Глава первая
История. Люди не придумали ничего более скучного, чем уроки по истории.
Мировые войны, борьба за ресурсы и власть — всё это дела давно минувших дней, и я не понимаю, зачем мне это знать. Человечество победило эти пороки. Об этом говорят так часто, что это уже похоже на белый шум: профилактика, ранняя диагностика, носители выявляются вовремя, общество в безопасности. Говорят с экранов, в школе, в очереди к врачу — заботливо, бесконечно, тем особым голосом, каким объясняют то, что очевидно. Я давно перестал вслушиваться. Но разум сам цеплялся за этот шум.
Единственный плюс от факультатива по истории — это возможность любоваться ей.

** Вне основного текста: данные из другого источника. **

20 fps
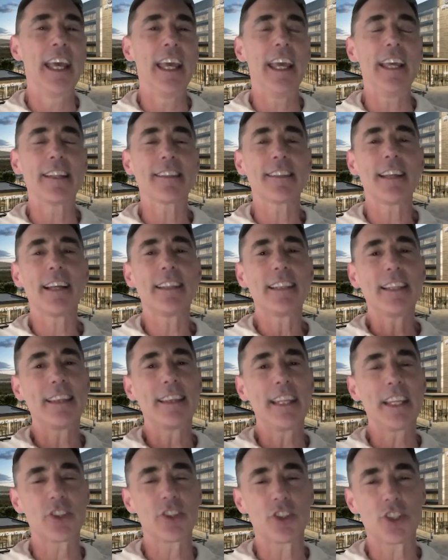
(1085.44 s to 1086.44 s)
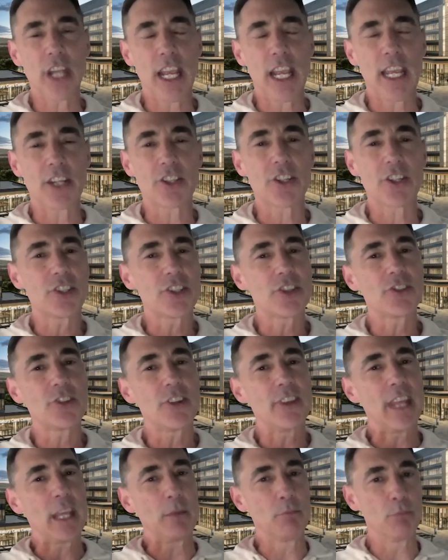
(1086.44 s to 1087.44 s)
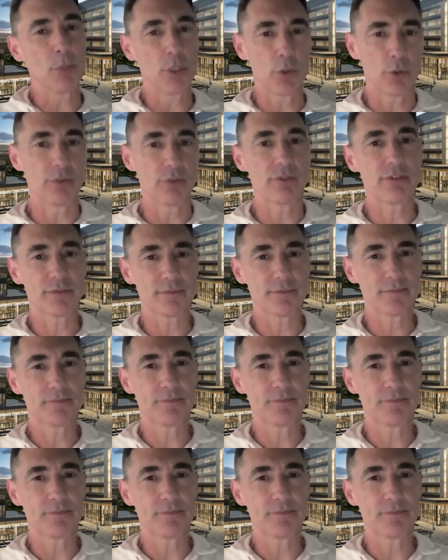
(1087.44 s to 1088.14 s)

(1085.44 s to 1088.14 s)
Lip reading: it's not that things change, it's just that they move.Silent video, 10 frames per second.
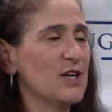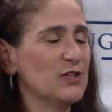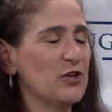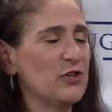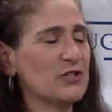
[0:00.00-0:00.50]

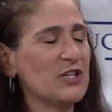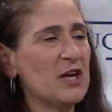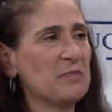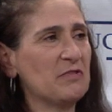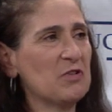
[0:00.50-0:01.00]
So there's a
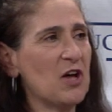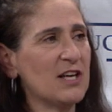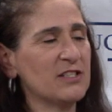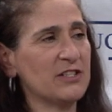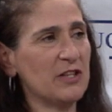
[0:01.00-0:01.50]
number of
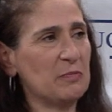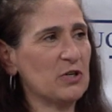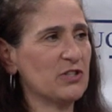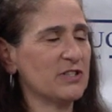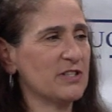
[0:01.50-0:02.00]
clauses in the
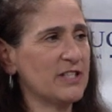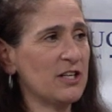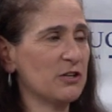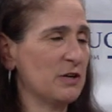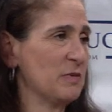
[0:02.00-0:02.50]
purchase and
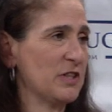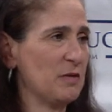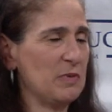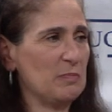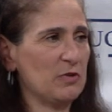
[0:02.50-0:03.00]
sale agreement
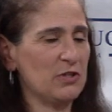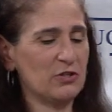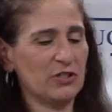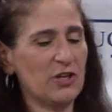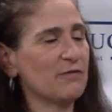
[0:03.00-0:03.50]
that people
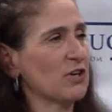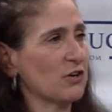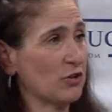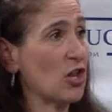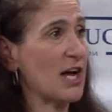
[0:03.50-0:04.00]
usually
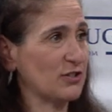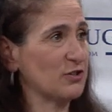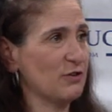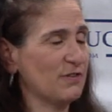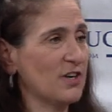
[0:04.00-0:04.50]
gloss
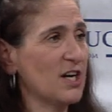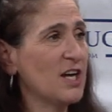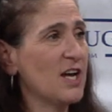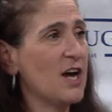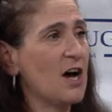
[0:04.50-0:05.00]
over.
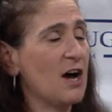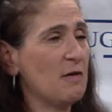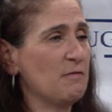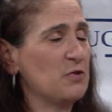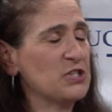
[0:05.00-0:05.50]

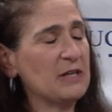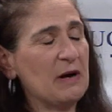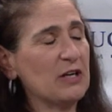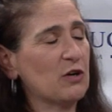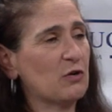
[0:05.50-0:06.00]
Fortunately,
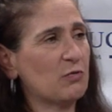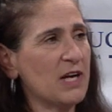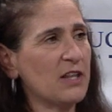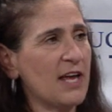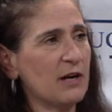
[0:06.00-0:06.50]
I had
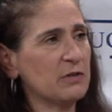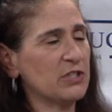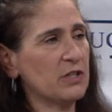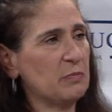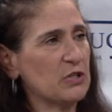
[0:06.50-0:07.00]
great language
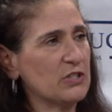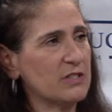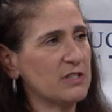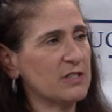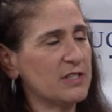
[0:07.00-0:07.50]
in the
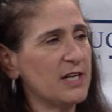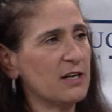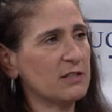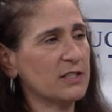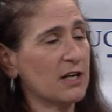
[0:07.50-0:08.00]
purchase and
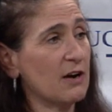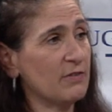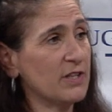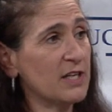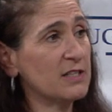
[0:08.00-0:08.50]
sale to
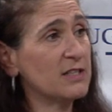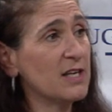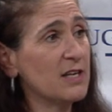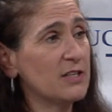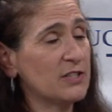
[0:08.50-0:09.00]
cover this,
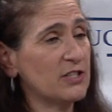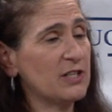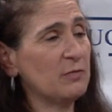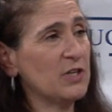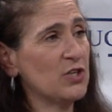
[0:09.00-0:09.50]
such
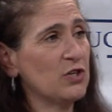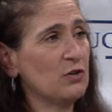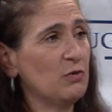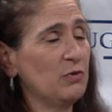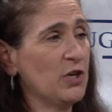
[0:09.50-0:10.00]
that we
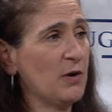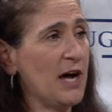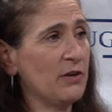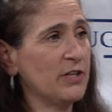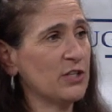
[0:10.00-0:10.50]
knew,
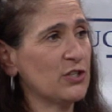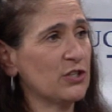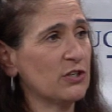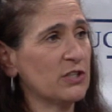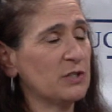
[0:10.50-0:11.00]
how the
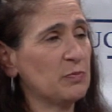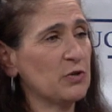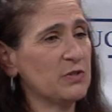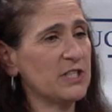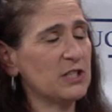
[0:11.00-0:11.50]
insurance
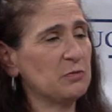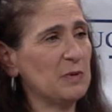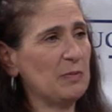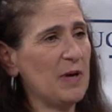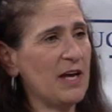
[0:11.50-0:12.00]
proceeds would
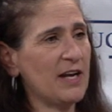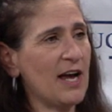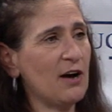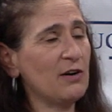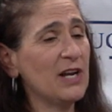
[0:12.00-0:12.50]
be paid
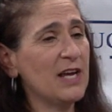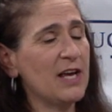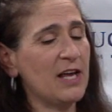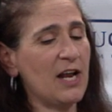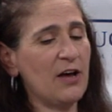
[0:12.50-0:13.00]
out
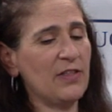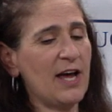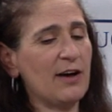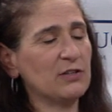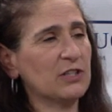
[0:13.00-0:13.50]
and how the
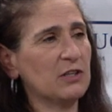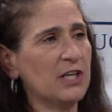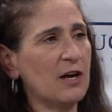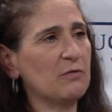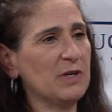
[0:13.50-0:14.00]
house could
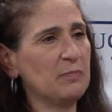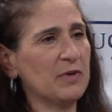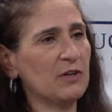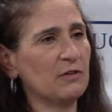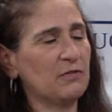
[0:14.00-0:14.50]
get
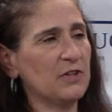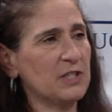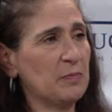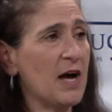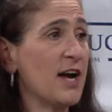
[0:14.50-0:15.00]
rebuilt for
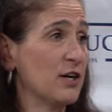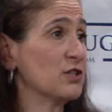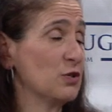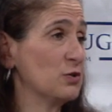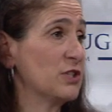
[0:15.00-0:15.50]
these
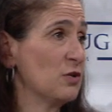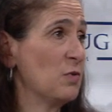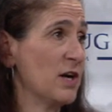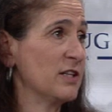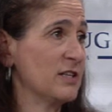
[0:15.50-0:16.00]
buyers who still
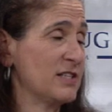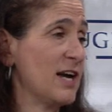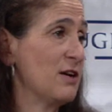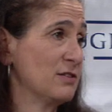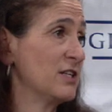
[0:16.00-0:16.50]
wanted this
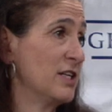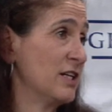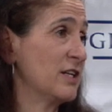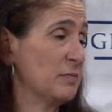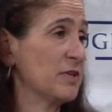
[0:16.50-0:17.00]
house and
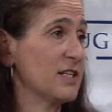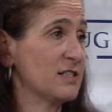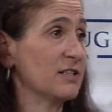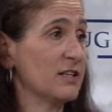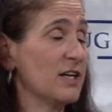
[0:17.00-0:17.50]
needed a
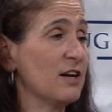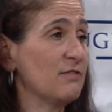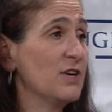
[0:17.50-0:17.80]
place to live.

Она забавно щурится, потому что луч солнца светит прямо в глаза. Луч отражается от окна в доме напротив. Чтобы достать до тех окон, солнце должно перевалить через нашу крышу — в школе четыре этажа, метров двенадцать, до соседнего дома вдвое больше, и выше нашей крыши для него солнце поднимается только к полудню. Значит, около двенадцати; значит, ещё минут пятнадцать, и бубнёж преподавателя закончится.
Я считаю это неосознанно. Оно считается само.
Яна — первая любовь навсегда. Но не единственная. Чуть меньше, чем Яну, и намного больше, чем историю, я люблю разговаривать с богом. Если бы я сказал так на улице, меня бы записали в религиозные фанатики, а это сейчас почти диагноз. «Математика — это язык, на котором говорит бог», — так когда-то сказала мне мама.
История — обязательный предмет для медика. Смешно, если вдуматься: будущим врачам зачем-то полагается назубок знать даты войн, которых не было на нашем веку. Но это только на первый взгляд не вяжется. Нам ведь всё время повторяют: человечество спасли не пушки, а лаборатория. Значит, медик должен помнить, от чего спас, — иначе как ему беречь то, что добыто. История тут не про прошлое. Она про то, кем мы себя считаем. Вот вся причина, по которой я здесь, а не где-нибудь, где числа важнее прошлого.
Отец сказал — медицина, и я сказал — хорошо. Яна сказала — биоэтика, и я сказал — да будет так. Удобно, когда все твои причины складываются в одну сторону. Можно сделать вид, что выбрал сам.
— Маркевич.
Преподаватель не повышает голос. Ему незачем. В нашем мире никто не повышает голос — это считается чем-то вроде дурного запаха.
— Маркевич, ты с нами?
— Да, тысяча девятьсот тридцать девятый.
— … раз я прошу тебя быть повнимательней на моих уроках.
Кто-то смеётся. Яна немного оборачивается, ровно настолько, чтобы я увидел, что она оборачивается, и не настолько, чтобы это заметил кто-то еще.